Beslenme ve depresyon arasındaki bağlantının farkında olan çok az kişi vardır. Depresyon genellikle tamamen biyokimyasal veya duygusal kökenli olarak düşünülmektedir. Ancak depresyonun başlangıcı, süresi ve tedavisi ile ilgili pek de dikkate alınmayan üçüncü bir husus daha vardır: BESLENME
Peki beslenmenin depresyonla ne gibi bir ilgisi olabilir?
Beynimiz ve bağırsaklarımız tarafından üretilen ve salgılana Mutluluk hormonu olarak da adlandırılan serotonin ve uykuyu düzenlemeyi sağlayan melatoninin ruh hali üzerinde etkili olduğu ve serotonin seviyesindeki düşüşlerin bazı bireylerde depresyona yönelimde katkıda bulunduğu bilinmektedir. Peki bize mutluluk sağlayan serotonine nasıl ulaşabiliriz?
Serotonin ve melotonin hormonlarının sentezlenmesi için triptofan aminoasidine ihtiyacımız vardır. Ancak burada bir başka problem karşımıza çıkmaktadır. Çünkü bizim için elzem olan bu aminoasidi ne yazık ki vücudumuz kendisi üretmemektedir ve bütün iş bize düşmektedir. Yani besinlerle vücudumuza almamız gerekmektedir.
Gerekli olan triptofanı karşılayabilmemiz için ise yeterli miktarda protein içerikli besinlere sofralarımızda yer vermeliyiz. Yüksek kaliteli proteinler arasında etler, süt ve süt ürünleri ve yumurta bulunmaktadır. Protein açısından yüksek olan bu besinleri tüketirsek vücudumuza ihtiyacı olan triptofanı sağlarız ve bu triptofan da bizim ihtiyacımız olan mutluluk hormonu ve uyku düzenleyen hormonu bize bir teşekkür olarak geri sunar.

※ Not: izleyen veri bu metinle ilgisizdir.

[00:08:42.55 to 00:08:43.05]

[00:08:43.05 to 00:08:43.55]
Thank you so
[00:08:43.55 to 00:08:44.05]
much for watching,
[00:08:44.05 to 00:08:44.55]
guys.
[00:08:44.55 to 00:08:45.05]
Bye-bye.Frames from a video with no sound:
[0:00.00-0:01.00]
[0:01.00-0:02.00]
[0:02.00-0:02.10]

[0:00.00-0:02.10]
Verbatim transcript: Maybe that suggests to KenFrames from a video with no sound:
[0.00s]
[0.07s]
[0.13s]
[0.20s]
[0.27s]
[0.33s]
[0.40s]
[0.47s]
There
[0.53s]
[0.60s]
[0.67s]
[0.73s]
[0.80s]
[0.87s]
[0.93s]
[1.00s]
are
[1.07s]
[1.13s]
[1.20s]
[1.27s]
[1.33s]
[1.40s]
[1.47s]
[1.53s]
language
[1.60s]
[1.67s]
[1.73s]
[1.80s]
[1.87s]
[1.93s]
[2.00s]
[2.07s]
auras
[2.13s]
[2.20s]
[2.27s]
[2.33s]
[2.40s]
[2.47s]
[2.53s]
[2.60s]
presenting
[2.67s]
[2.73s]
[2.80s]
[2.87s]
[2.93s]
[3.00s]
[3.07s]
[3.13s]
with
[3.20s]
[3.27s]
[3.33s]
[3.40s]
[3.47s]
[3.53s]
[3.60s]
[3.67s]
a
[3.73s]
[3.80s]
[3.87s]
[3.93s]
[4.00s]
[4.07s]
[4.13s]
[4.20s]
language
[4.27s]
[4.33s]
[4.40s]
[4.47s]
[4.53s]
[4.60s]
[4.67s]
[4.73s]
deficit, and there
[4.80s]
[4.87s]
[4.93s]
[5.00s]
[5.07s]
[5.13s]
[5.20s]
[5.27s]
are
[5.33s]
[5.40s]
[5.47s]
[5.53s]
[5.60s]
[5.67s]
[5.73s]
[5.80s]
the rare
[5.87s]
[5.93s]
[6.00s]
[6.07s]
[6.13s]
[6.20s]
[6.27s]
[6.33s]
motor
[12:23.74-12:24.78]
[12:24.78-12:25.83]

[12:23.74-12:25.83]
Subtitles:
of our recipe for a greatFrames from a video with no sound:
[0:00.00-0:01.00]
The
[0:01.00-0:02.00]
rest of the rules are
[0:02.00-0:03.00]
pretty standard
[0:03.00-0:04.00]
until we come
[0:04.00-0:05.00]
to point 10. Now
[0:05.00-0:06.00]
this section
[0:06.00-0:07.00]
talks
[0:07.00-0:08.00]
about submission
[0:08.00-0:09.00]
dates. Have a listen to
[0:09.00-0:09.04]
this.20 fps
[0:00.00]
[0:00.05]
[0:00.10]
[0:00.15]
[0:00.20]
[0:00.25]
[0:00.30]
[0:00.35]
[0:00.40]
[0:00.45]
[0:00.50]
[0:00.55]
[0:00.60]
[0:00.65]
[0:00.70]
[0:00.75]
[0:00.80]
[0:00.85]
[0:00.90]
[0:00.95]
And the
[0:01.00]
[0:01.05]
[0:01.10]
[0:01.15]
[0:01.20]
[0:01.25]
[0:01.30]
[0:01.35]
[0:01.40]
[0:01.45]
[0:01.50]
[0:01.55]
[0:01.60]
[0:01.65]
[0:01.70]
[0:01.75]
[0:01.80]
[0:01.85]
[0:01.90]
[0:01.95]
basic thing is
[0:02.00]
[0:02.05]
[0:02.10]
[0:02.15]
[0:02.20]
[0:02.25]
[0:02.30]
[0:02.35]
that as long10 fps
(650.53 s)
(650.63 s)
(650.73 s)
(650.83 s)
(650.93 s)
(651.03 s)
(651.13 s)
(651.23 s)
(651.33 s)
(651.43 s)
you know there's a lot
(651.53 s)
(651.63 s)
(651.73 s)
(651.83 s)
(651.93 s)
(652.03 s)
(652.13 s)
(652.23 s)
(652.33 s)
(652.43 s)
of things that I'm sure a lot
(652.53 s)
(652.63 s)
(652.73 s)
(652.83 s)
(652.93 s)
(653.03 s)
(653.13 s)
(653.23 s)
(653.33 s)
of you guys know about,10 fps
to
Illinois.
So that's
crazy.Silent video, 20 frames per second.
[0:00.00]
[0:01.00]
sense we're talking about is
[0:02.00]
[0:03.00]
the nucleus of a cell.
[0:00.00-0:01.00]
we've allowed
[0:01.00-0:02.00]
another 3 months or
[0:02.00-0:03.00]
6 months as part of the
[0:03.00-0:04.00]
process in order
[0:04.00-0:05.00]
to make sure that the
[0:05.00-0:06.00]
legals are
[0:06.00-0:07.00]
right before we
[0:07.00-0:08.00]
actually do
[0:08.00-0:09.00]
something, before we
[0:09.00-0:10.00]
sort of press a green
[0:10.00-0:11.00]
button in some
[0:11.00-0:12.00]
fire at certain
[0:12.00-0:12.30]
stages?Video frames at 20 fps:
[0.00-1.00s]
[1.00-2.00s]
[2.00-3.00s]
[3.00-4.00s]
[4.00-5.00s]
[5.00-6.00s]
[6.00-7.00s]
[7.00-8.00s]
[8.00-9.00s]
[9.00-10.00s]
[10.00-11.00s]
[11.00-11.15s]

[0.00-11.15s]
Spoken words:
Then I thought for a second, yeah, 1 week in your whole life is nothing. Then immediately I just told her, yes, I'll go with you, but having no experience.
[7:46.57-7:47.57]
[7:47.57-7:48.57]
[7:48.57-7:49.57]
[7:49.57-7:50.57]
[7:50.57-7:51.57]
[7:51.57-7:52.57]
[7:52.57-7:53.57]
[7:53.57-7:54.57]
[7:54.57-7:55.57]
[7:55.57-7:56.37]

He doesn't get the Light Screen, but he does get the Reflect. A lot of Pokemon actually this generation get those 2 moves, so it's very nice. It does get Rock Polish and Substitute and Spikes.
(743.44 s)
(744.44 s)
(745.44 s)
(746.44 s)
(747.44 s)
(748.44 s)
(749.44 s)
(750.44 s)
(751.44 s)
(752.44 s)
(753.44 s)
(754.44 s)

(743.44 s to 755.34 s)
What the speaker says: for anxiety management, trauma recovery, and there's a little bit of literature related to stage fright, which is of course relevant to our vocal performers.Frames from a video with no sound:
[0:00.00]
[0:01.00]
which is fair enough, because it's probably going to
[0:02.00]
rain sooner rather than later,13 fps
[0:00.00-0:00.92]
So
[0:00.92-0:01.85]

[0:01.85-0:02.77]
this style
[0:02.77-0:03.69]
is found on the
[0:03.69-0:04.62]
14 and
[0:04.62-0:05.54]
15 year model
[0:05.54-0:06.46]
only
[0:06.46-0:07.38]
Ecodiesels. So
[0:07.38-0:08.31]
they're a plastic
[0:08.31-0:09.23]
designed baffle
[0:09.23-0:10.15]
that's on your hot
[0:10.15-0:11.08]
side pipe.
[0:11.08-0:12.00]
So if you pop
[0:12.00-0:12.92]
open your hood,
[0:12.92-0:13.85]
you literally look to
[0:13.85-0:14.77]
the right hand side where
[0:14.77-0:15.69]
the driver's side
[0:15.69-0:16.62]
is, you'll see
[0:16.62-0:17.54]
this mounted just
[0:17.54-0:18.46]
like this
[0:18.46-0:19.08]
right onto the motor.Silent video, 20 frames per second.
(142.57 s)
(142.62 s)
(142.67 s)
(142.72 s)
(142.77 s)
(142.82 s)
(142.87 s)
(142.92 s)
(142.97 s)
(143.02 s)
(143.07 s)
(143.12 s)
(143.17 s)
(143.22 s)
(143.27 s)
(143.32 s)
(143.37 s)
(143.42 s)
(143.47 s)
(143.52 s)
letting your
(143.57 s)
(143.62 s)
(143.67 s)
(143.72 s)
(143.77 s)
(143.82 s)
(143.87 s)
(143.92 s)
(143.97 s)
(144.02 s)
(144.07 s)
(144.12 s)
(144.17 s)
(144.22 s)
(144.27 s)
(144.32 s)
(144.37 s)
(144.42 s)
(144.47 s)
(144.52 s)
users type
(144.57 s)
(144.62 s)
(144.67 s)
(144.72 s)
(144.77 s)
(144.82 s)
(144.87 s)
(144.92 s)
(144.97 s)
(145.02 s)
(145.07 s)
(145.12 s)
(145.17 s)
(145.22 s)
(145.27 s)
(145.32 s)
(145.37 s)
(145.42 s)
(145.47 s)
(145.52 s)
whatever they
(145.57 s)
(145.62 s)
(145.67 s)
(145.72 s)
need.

Depresyonun altında yatan bir diğer faktör kan şekeri seviyelerinin zayıf kontrolüdür. Bozulmuş ve dengesiz kan şekeri seviyelerinin birçok semptomu bulunmaktadır. Yorgunluk, sinirlilik hali, baş dönmesi uykusuzluk konsantrasyon bozuklukları ve unutkanlığa sebebiyet vermektedir.
Karbonhidrat yönünden zayıf bir öğün tüketiminin depresyona yol açabileceği ile ilgili bilimsel çalışmalar karşımıza çıkmaktadır. Bunun sebebi ise iyi olma hissini destekleyen beyin kimyasallarından olan serotonin ve öncü maddesi olan triptofanın üretimini karbonhidratlı besinler tetiklemektedir. Ancak karbonhidrat seçimlerimizde de dikkatli davranmalıyız.
Bazı meyveler ve sebzeler, tam tahıllı ürünler gibi kompleks karbonhidratlar olarak adlandırdığımız besinlerin beyin kimyasını, ruh hali ve enerji seviyesini orta düzeyde yavaş yavaş ancak daha uzun süre kalıcı bir etki sağlamakta iken bize anlık ve geçici rahatlama sağlayan basit karbonhidrat olarak da adlandırdığımız çay şekeri ve şekerin içine girdiği ürünlerin kalıcılığı daha az sürmektedir.
Bütün bunlardan yola çıkarak birçok hastalığın temelini oluşturan dengesiz ve düzensiz beslenme depresyona da zemin hazırlamaktadır ve gerek depresyonun önüne geçebilmek gerek tedavi süresini en aza indirebilmek için sadece ilaçlara değil besinlerin ve beslenmenin mucizesine de güvenmeliyiz.